## Assignment
Repeat the whole listing word for word, skipping pictures.

Records provided: Begin

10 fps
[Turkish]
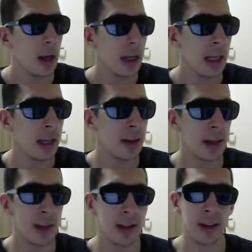İyi
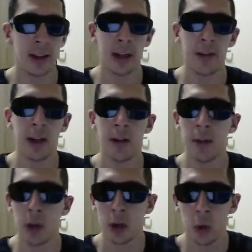trade taktikleri falan
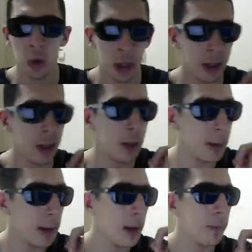veriyor. Yani oyun hakkında
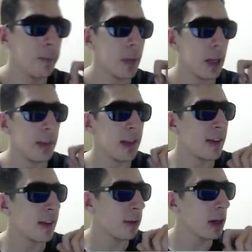bir e,
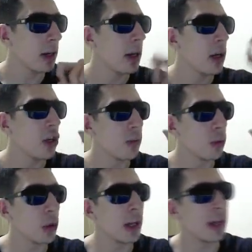bilgisi de var. Şimdi
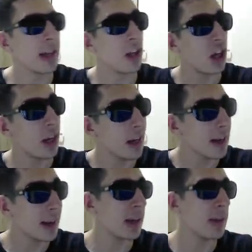buradan arkadaşlar La
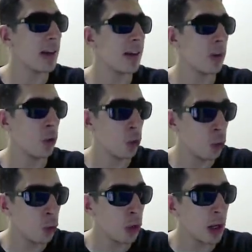Liga SBC'sinin
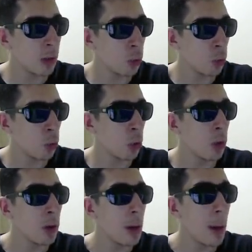333K tuttuğunu,
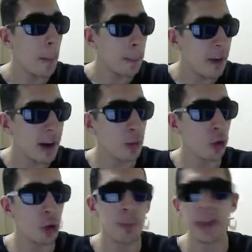vermiş
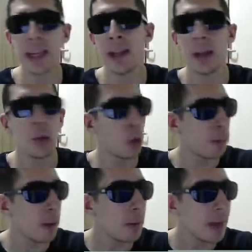olduğu paketlerin
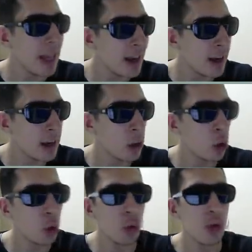toplam değerinin
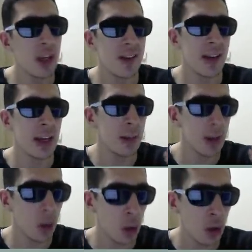487
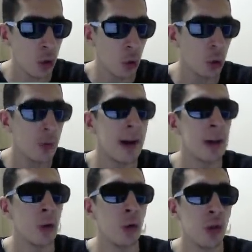bin coins olduğu
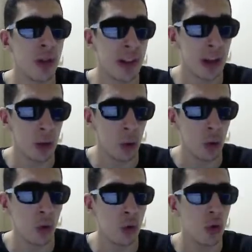verdiği oyuncuları zaten
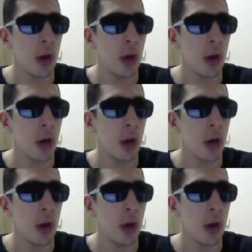görüyorsunuz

Records provided: End

## Result of the exercise
10 fps
[Turkish]
İyi
trade taktikleri falan
veriyor. Yani oyun hakkında
bir e,
bilgisi de var. Şimdi
buradan arkadaşlar La
Liga SBC'sinin
333K tuttuğunu,
vermiş
olduğu paketlerin
toplam değerinin
487
bin coins olduğu
verdiği oyuncuları zaten
görüyorsunuz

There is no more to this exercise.